### Work instruction
Please set down every line of the records below exactly, without the pictures.

### Data in this exercise
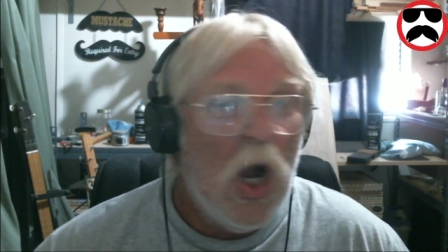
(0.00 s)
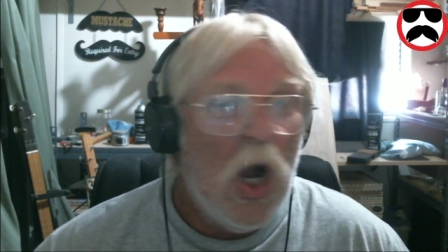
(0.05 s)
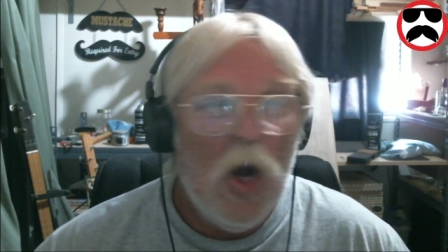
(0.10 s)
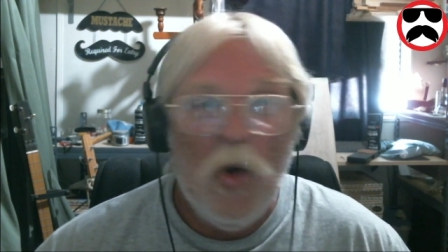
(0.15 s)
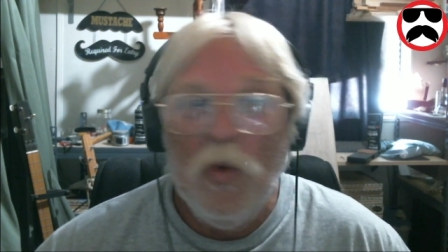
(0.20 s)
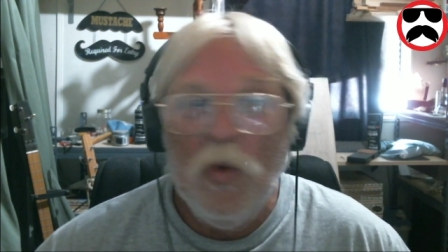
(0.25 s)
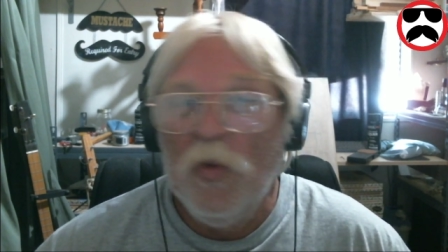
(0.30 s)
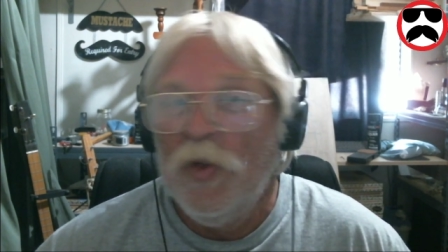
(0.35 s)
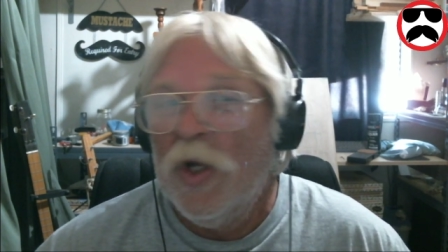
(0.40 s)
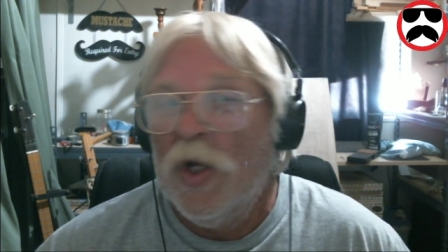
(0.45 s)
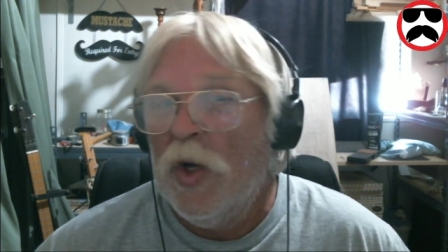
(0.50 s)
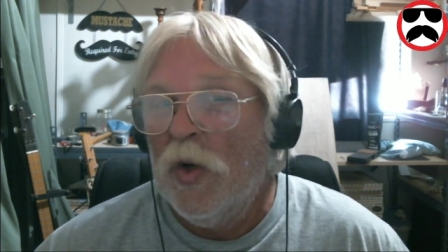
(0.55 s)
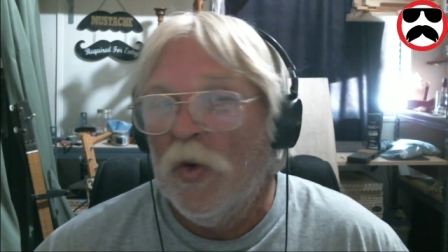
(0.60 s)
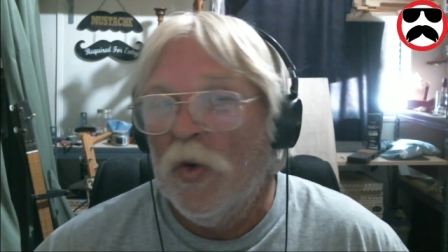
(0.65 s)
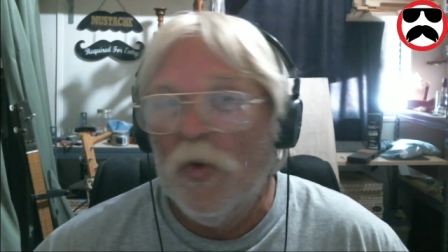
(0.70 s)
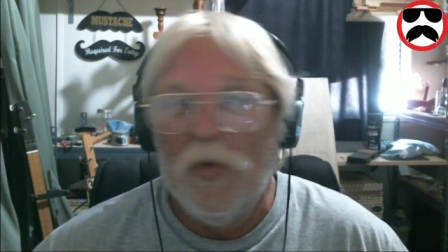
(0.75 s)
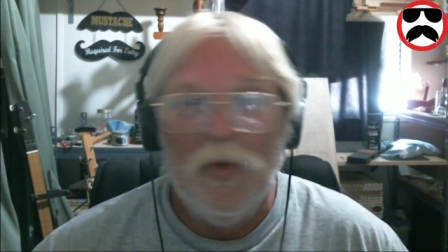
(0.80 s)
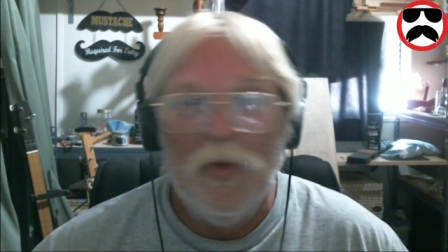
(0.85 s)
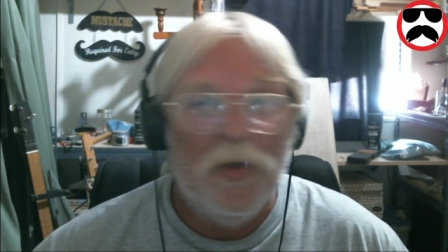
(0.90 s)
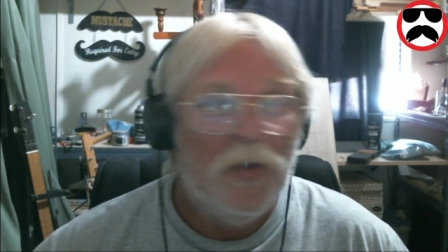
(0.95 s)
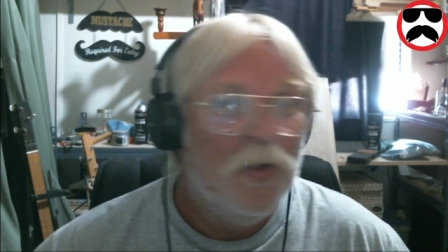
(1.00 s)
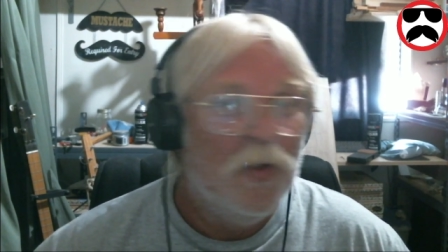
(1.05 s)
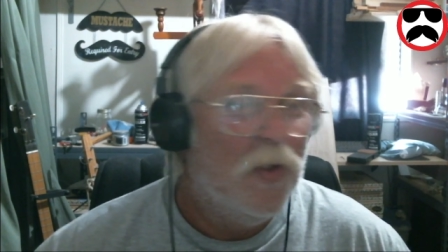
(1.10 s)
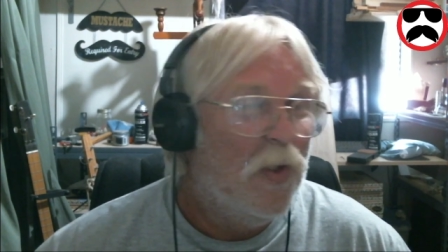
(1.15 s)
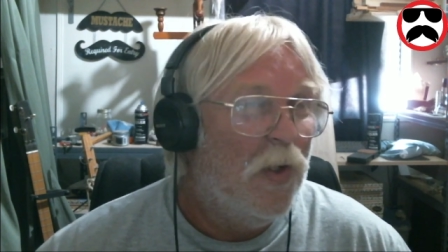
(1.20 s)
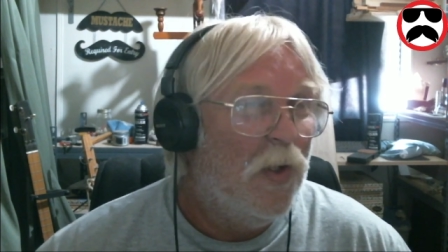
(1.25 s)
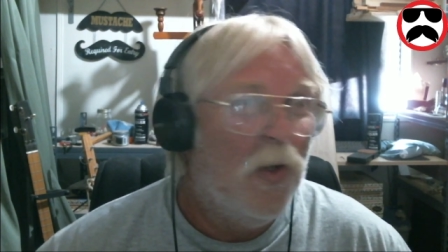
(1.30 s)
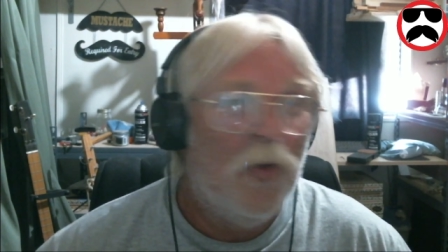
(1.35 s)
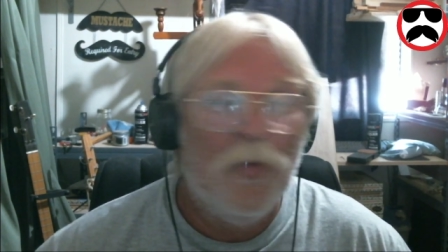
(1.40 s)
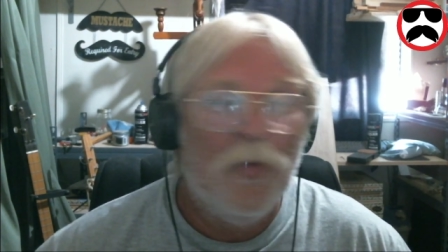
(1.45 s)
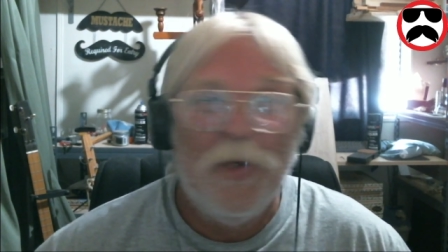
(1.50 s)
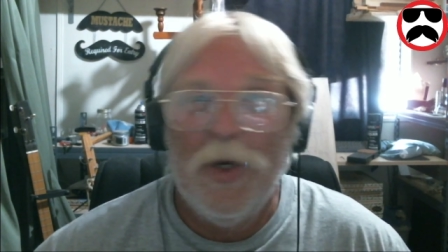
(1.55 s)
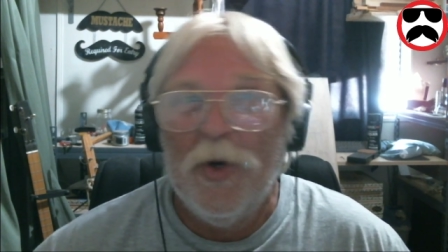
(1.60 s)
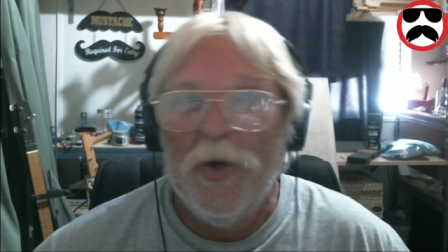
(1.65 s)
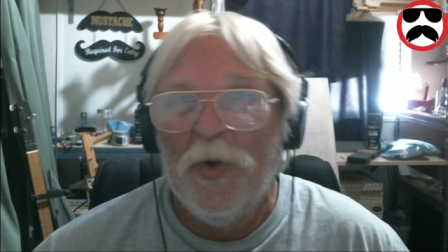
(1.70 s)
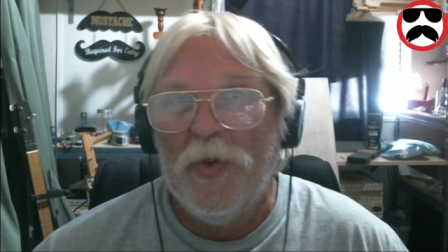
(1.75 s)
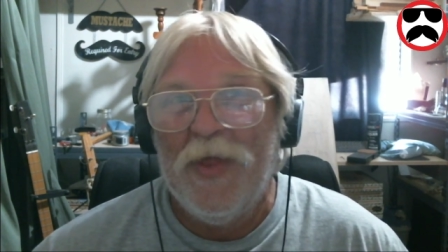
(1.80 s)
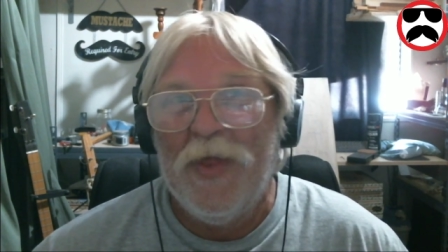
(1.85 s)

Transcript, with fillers: Oh, no. Oh no,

### Answer to this exercise
(0.00 s)
(0.05 s)
(0.10 s)
(0.15 s)
(0.20 s)
(0.25 s)
(0.30 s)
(0.35 s)
(0.40 s)
(0.45 s)
(0.50 s)
(0.55 s)
(0.60 s)
(0.65 s)
(0.70 s)
(0.75 s)
(0.80 s)
(0.85 s)
(0.90 s)
(0.95 s)
(1.00 s)
(1.05 s)
(1.10 s)
(1.15 s)
(1.20 s)
(1.25 s)
(1.30 s)
(1.35 s)
(1.40 s)
(1.45 s)
(1.50 s)
(1.55 s)
(1.60 s)
(1.65 s)
(1.70 s)
(1.75 s)
(1.80 s)
(1.85 s)

Transcript, with fillers: Oh, no. Oh no,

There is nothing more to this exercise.